--- PROVIDED DATA Enclosed Below ---

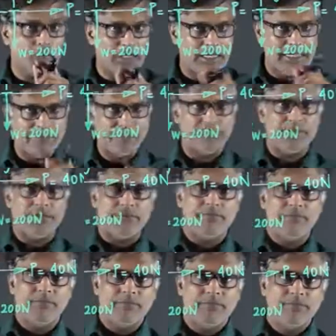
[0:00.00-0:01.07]
to the left.
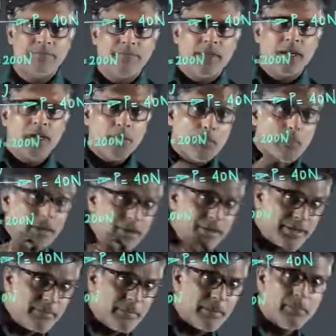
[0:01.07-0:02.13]

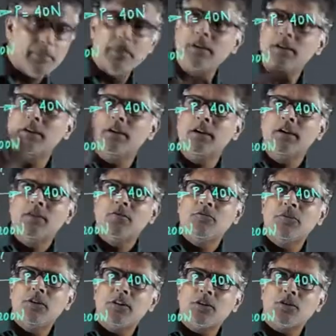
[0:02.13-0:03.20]
But remember,
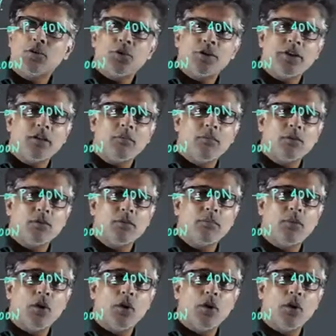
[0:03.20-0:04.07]
we are talking about a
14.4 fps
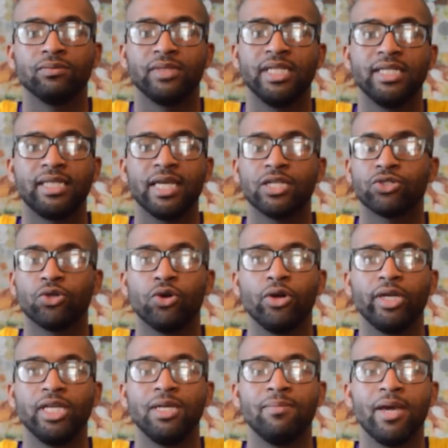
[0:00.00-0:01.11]
These things are
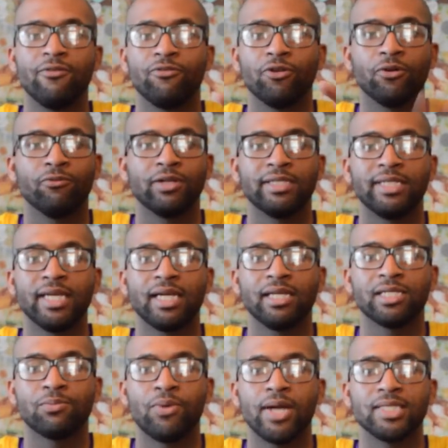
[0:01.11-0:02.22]
on eBay for a
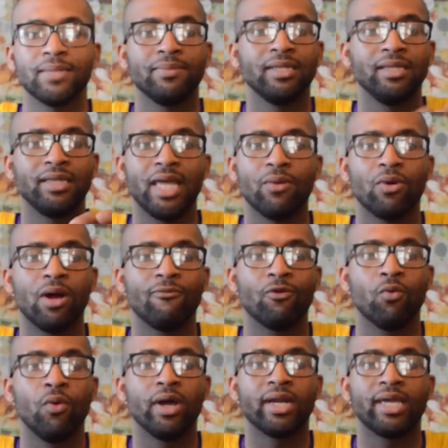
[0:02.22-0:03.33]
ridiculous price. I think they were up
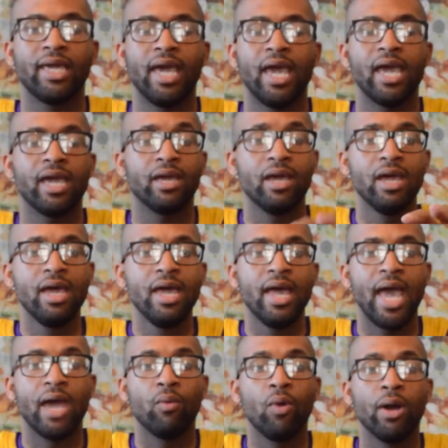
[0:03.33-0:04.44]
for $1K
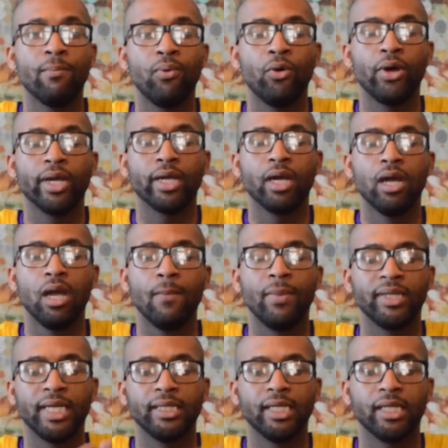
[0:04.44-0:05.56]
at one point,
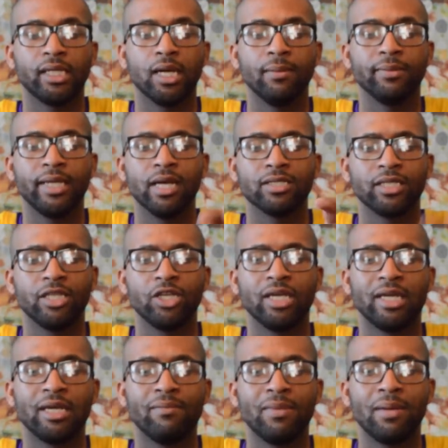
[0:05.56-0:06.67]
but they did come down. So I think you
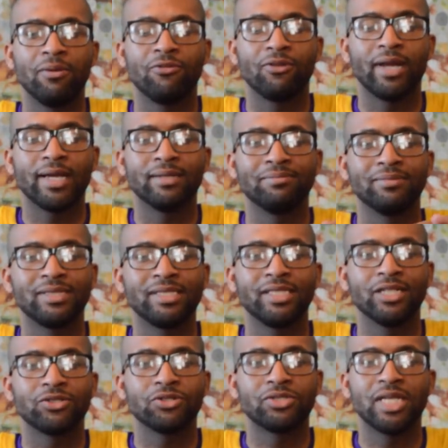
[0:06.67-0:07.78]
can get them maybe for like
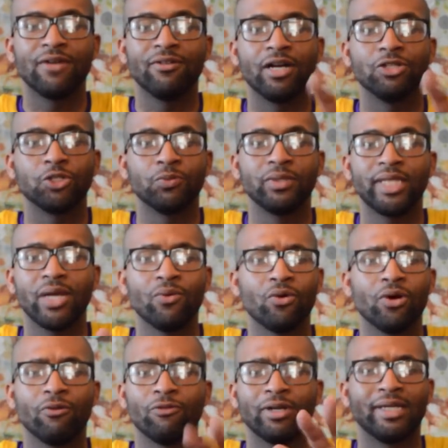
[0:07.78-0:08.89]
$600 or $700, but they
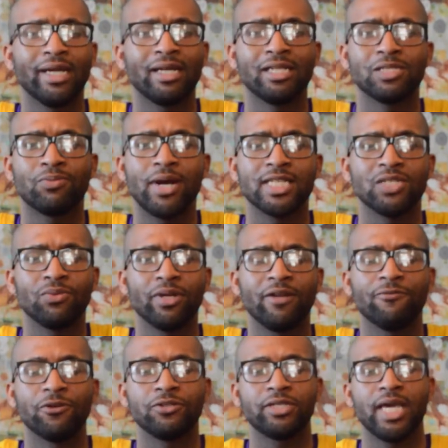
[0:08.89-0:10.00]
were ridiculous prices when they
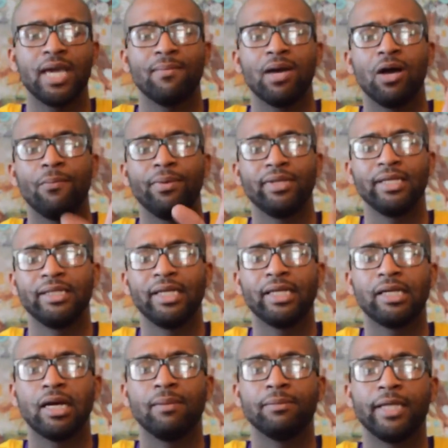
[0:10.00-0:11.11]
first came out. But they
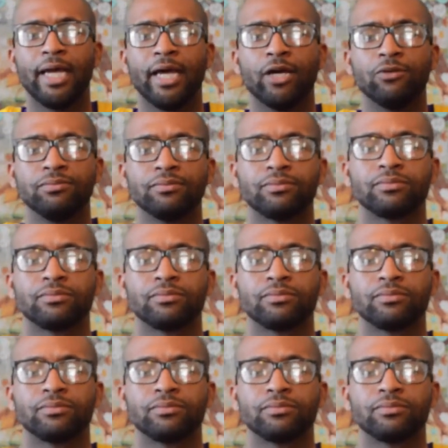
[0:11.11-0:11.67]
did come down.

--- End of Enclosed PROVIDED DATA ---

## WORK ORDER
With the pictures left out, return all the material above exactly.

## TASK ANSWER
[0:00.00-0:01.07]
to the left.
[0:01.07-0:02.13]

[0:02.13-0:03.20]
But remember,
[0:03.20-0:04.07]
we are talking about a
14.4 fps
[0:00.00-0:01.11]
These things are
[0:01.11-0:02.22]
on eBay for a
[0:02.22-0:03.33]
ridiculous price. I think they were up
[0:03.33-0:04.44]
for $1K
[0:04.44-0:05.56]
at one point,
[0:05.56-0:06.67]
but they did come down. So I think you
[0:06.67-0:07.78]
can get them maybe for like
[0:07.78-0:08.89]
$600 or $700, but they
[0:08.89-0:10.00]
were ridiculous prices when they
[0:10.00-0:11.11]
first came out. But they
[0:11.11-0:11.67]
did come down.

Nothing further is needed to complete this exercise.